● What is needed:
Where a record holds a picture, leave the picture out; otherwise repeat every record exactly.

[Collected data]
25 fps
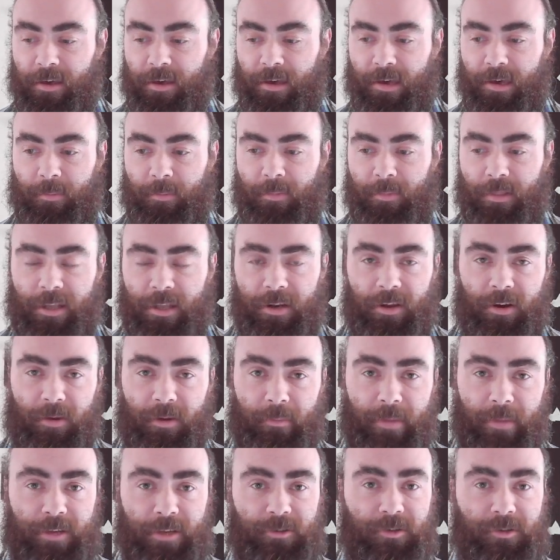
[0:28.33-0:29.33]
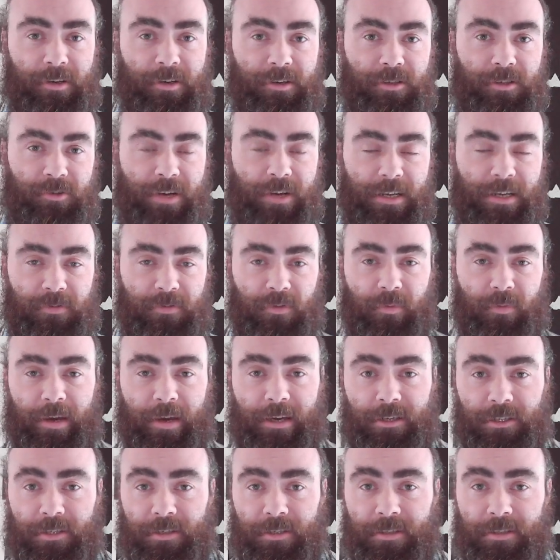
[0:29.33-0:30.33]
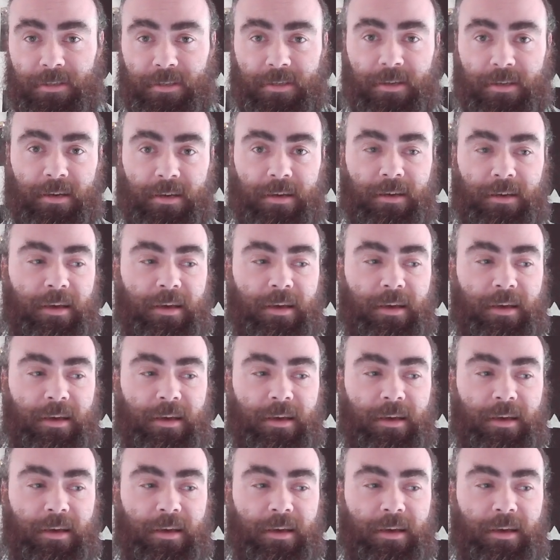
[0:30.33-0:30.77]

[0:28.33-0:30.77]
linear matrix transformations.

● Task result:
25 fps
[0:28.33-0:29.33]
[0:29.33-0:30.33]
[0:30.33-0:30.77]

[0:28.33-0:30.77]
linear matrix transformations.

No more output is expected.